◆ **TASK ITEM**
Copy all records exactly; omit pictures.

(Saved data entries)
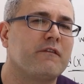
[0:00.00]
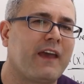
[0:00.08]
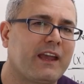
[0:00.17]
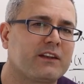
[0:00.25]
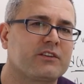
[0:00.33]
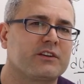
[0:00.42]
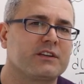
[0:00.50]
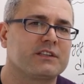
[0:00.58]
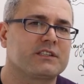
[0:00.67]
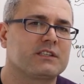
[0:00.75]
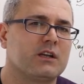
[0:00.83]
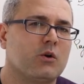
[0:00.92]

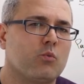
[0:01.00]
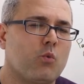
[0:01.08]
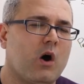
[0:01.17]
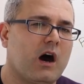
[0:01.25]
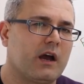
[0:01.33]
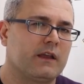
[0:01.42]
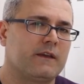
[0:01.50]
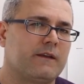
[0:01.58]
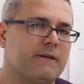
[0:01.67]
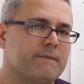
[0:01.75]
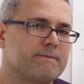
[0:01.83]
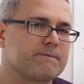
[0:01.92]
vectors Y.
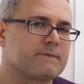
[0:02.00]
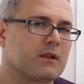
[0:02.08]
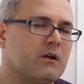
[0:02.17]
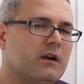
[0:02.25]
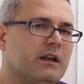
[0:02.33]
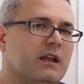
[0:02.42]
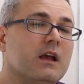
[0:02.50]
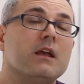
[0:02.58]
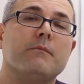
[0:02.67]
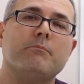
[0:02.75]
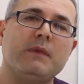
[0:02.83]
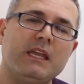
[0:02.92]
All right,
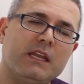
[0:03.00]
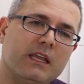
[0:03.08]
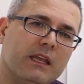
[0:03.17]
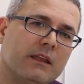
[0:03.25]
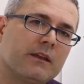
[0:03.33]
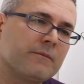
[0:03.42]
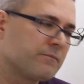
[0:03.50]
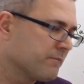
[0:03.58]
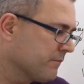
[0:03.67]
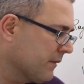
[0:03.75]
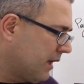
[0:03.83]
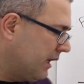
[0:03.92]
meaning
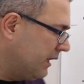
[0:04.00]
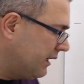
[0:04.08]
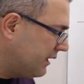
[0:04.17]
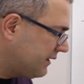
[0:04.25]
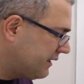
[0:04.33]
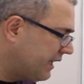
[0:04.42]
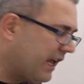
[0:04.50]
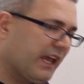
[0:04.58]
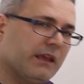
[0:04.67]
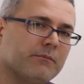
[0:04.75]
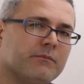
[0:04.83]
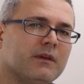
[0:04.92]
in this
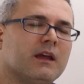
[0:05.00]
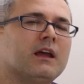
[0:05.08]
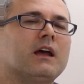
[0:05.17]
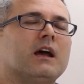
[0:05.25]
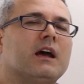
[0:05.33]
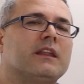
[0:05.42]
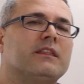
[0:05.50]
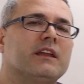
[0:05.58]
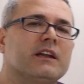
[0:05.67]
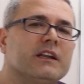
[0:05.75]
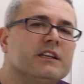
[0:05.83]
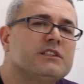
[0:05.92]
game,
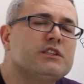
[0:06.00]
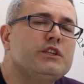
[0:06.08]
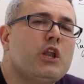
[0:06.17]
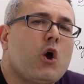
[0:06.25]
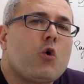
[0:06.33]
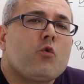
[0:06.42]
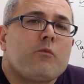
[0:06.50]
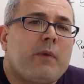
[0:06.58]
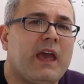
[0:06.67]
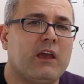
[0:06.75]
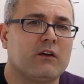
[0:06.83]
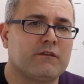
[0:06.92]
there is no
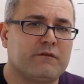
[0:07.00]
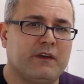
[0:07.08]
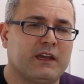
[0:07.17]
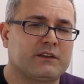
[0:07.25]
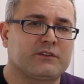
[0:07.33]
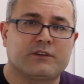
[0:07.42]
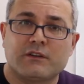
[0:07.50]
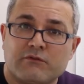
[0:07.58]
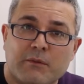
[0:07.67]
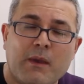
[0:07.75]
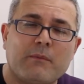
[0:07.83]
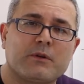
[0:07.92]
payoff vector.
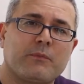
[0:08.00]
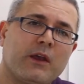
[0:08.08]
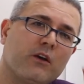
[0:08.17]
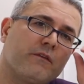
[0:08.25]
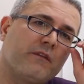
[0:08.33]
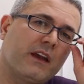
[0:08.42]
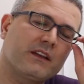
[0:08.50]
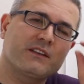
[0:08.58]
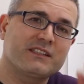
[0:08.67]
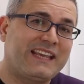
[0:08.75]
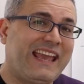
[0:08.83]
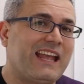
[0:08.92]
Remember, payoff
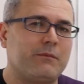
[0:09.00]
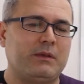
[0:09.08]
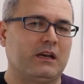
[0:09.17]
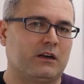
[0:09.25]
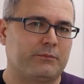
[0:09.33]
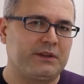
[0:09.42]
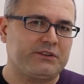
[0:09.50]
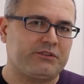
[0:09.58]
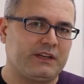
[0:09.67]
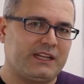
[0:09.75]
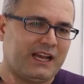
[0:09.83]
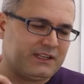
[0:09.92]
vectors can't be
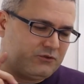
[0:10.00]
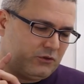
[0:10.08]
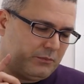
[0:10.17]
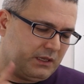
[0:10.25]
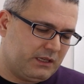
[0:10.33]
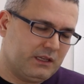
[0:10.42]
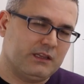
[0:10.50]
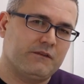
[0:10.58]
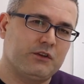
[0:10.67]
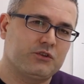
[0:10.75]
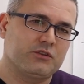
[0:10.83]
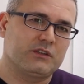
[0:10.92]
arbitrary. It has to be
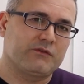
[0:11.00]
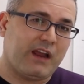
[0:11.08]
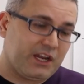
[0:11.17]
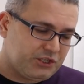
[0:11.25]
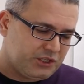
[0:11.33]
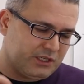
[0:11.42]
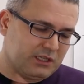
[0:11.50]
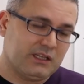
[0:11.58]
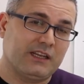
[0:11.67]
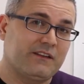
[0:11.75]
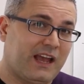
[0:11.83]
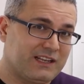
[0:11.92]
individually
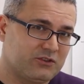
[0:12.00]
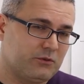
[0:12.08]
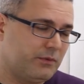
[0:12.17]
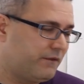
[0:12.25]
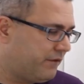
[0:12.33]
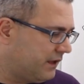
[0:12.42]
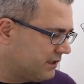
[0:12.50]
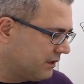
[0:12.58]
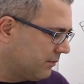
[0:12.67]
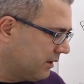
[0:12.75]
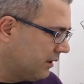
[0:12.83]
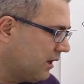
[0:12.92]
rational and it has to be
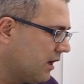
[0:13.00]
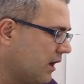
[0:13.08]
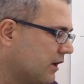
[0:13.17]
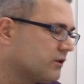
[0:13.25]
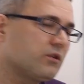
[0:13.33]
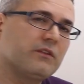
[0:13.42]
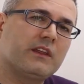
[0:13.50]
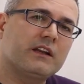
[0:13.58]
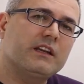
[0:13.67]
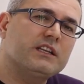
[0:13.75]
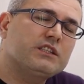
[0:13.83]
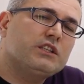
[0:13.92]
feasible. So
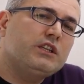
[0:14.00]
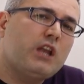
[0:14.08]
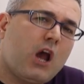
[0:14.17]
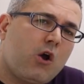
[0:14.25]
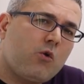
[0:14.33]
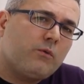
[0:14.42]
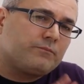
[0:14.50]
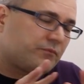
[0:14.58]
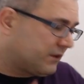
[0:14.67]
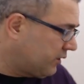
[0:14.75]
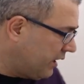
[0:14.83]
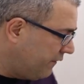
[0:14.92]
there is no,
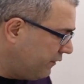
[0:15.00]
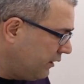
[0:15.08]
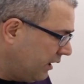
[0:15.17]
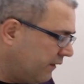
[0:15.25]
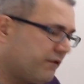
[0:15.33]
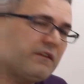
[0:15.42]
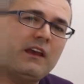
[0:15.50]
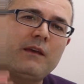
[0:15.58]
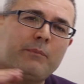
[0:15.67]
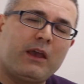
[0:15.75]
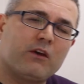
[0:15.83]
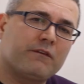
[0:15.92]
so if
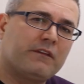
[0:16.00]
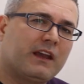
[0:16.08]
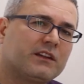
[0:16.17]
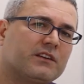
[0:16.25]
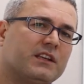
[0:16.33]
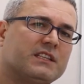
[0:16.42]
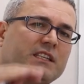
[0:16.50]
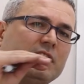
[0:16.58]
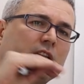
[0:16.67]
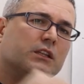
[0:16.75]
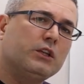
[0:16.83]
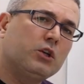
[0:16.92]
a payoff vector is
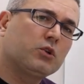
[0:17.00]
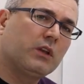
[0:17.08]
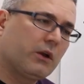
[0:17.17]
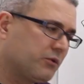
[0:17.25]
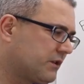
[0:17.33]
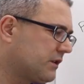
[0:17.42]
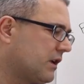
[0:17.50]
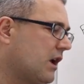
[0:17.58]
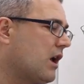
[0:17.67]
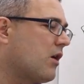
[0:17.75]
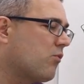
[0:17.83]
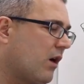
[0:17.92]
in the nucleus,
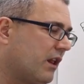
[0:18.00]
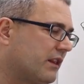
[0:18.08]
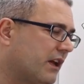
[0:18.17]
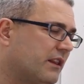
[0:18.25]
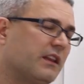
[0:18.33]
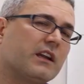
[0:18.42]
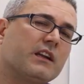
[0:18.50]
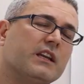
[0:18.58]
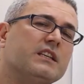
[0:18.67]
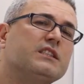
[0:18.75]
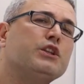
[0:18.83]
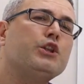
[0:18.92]
well, then there
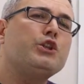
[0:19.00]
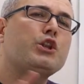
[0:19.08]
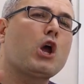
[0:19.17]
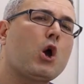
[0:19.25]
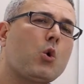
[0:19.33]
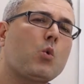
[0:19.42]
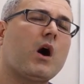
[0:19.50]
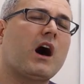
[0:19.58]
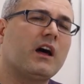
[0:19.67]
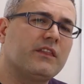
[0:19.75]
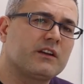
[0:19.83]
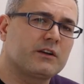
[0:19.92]
is no
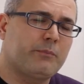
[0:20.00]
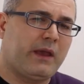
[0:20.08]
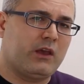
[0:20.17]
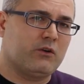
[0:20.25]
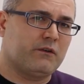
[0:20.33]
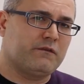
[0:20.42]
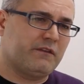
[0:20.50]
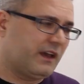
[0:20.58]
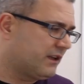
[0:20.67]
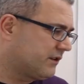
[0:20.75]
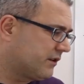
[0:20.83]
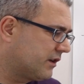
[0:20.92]
other payoff
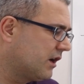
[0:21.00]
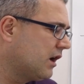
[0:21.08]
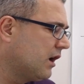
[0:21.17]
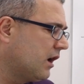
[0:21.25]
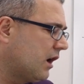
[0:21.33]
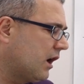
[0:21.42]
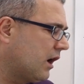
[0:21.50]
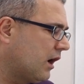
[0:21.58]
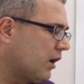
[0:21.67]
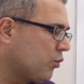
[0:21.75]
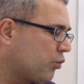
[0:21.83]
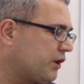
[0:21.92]
vector
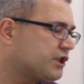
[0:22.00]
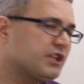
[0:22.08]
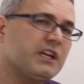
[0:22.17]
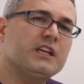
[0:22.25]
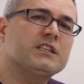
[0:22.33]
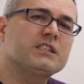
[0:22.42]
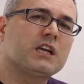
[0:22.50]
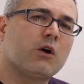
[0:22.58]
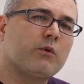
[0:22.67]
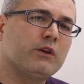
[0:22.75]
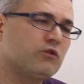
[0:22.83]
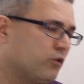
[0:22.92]
which is
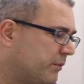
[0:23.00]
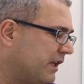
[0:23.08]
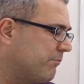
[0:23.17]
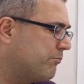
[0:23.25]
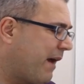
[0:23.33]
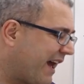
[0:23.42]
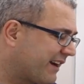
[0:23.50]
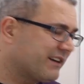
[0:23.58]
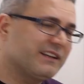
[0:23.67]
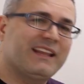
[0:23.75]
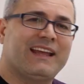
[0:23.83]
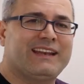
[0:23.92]
going to be
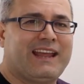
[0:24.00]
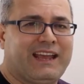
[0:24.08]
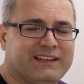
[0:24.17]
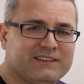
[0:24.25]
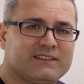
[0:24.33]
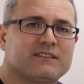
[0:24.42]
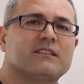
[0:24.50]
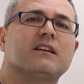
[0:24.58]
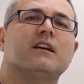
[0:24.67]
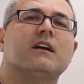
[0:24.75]
better than X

◆ **TASK RESULT**
[0:00.00]
[0:00.08]
[0:00.17]
[0:00.25]
[0:00.33]
[0:00.42]
[0:00.50]
[0:00.58]
[0:00.67]
[0:00.75]
[0:00.83]
[0:00.92]

[0:01.00]
[0:01.08]
[0:01.17]
[0:01.25]
[0:01.33]
[0:01.42]
[0:01.50]
[0:01.58]
[0:01.67]
[0:01.75]
[0:01.83]
[0:01.92]
vectors Y.
[0:02.00]
[0:02.08]
[0:02.17]
[0:02.25]
[0:02.33]
[0:02.42]
[0:02.50]
[0:02.58]
[0:02.67]
[0:02.75]
[0:02.83]
[0:02.92]
All right,
[0:03.00]
[0:03.08]
[0:03.17]
[0:03.25]
[0:03.33]
[0:03.42]
[0:03.50]
[0:03.58]
[0:03.67]
[0:03.75]
[0:03.83]
[0:03.92]
meaning
[0:04.00]
[0:04.08]
[0:04.17]
[0:04.25]
[0:04.33]
[0:04.42]
[0:04.50]
[0:04.58]
[0:04.67]
[0:04.75]
[0:04.83]
[0:04.92]
in this
[0:05.00]
[0:05.08]
[0:05.17]
[0:05.25]
[0:05.33]
[0:05.42]
[0:05.50]
[0:05.58]
[0:05.67]
[0:05.75]
[0:05.83]
[0:05.92]
game,
[0:06.00]
[0:06.08]
[0:06.17]
[0:06.25]
[0:06.33]
[0:06.42]
[0:06.50]
[0:06.58]
[0:06.67]
[0:06.75]
[0:06.83]
[0:06.92]
there is no
[0:07.00]
[0:07.08]
[0:07.17]
[0:07.25]
[0:07.33]
[0:07.42]
[0:07.50]
[0:07.58]
[0:07.67]
[0:07.75]
[0:07.83]
[0:07.92]
payoff vector.
[0:08.00]
[0:08.08]
[0:08.17]
[0:08.25]
[0:08.33]
[0:08.42]
[0:08.50]
[0:08.58]
[0:08.67]
[0:08.75]
[0:08.83]
[0:08.92]
Remember, payoff
[0:09.00]
[0:09.08]
[0:09.17]
[0:09.25]
[0:09.33]
[0:09.42]
[0:09.50]
[0:09.58]
[0:09.67]
[0:09.75]
[0:09.83]
[0:09.92]
vectors can't be
[0:10.00]
[0:10.08]
[0:10.17]
[0:10.25]
[0:10.33]
[0:10.42]
[0:10.50]
[0:10.58]
[0:10.67]
[0:10.75]
[0:10.83]
[0:10.92]
arbitrary. It has to be
[0:11.00]
[0:11.08]
[0:11.17]
[0:11.25]
[0:11.33]
[0:11.42]
[0:11.50]
[0:11.58]
[0:11.67]
[0:11.75]
[0:11.83]
[0:11.92]
individually
[0:12.00]
[0:12.08]
[0:12.17]
[0:12.25]
[0:12.33]
[0:12.42]
[0:12.50]
[0:12.58]
[0:12.67]
[0:12.75]
[0:12.83]
[0:12.92]
rational and it has to be
[0:13.00]
[0:13.08]
[0:13.17]
[0:13.25]
[0:13.33]
[0:13.42]
[0:13.50]
[0:13.58]
[0:13.67]
[0:13.75]
[0:13.83]
[0:13.92]
feasible. So
[0:14.00]
[0:14.08]
[0:14.17]
[0:14.25]
[0:14.33]
[0:14.42]
[0:14.50]
[0:14.58]
[0:14.67]
[0:14.75]
[0:14.83]
[0:14.92]
there is no,
[0:15.00]
[0:15.08]
[0:15.17]
[0:15.25]
[0:15.33]
[0:15.42]
[0:15.50]
[0:15.58]
[0:15.67]
[0:15.75]
[0:15.83]
[0:15.92]
so if
[0:16.00]
[0:16.08]
[0:16.17]
[0:16.25]
[0:16.33]
[0:16.42]
[0:16.50]
[0:16.58]
[0:16.67]
[0:16.75]
[0:16.83]
[0:16.92]
a payoff vector is
[0:17.00]
[0:17.08]
[0:17.17]
[0:17.25]
[0:17.33]
[0:17.42]
[0:17.50]
[0:17.58]
[0:17.67]
[0:17.75]
[0:17.83]
[0:17.92]
in the nucleus,
[0:18.00]
[0:18.08]
[0:18.17]
[0:18.25]
[0:18.33]
[0:18.42]
[0:18.50]
[0:18.58]
[0:18.67]
[0:18.75]
[0:18.83]
[0:18.92]
well, then there
[0:19.00]
[0:19.08]
[0:19.17]
[0:19.25]
[0:19.33]
[0:19.42]
[0:19.50]
[0:19.58]
[0:19.67]
[0:19.75]
[0:19.83]
[0:19.92]
is no
[0:20.00]
[0:20.08]
[0:20.17]
[0:20.25]
[0:20.33]
[0:20.42]
[0:20.50]
[0:20.58]
[0:20.67]
[0:20.75]
[0:20.83]
[0:20.92]
other payoff
[0:21.00]
[0:21.08]
[0:21.17]
[0:21.25]
[0:21.33]
[0:21.42]
[0:21.50]
[0:21.58]
[0:21.67]
[0:21.75]
[0:21.83]
[0:21.92]
vector
[0:22.00]
[0:22.08]
[0:22.17]
[0:22.25]
[0:22.33]
[0:22.42]
[0:22.50]
[0:22.58]
[0:22.67]
[0:22.75]
[0:22.83]
[0:22.92]
which is
[0:23.00]
[0:23.08]
[0:23.17]
[0:23.25]
[0:23.33]
[0:23.42]
[0:23.50]
[0:23.58]
[0:23.67]
[0:23.75]
[0:23.83]
[0:23.92]
going to be
[0:24.00]
[0:24.08]
[0:24.17]
[0:24.25]
[0:24.33]
[0:24.42]
[0:24.50]
[0:24.58]
[0:24.67]
[0:24.75]
better than X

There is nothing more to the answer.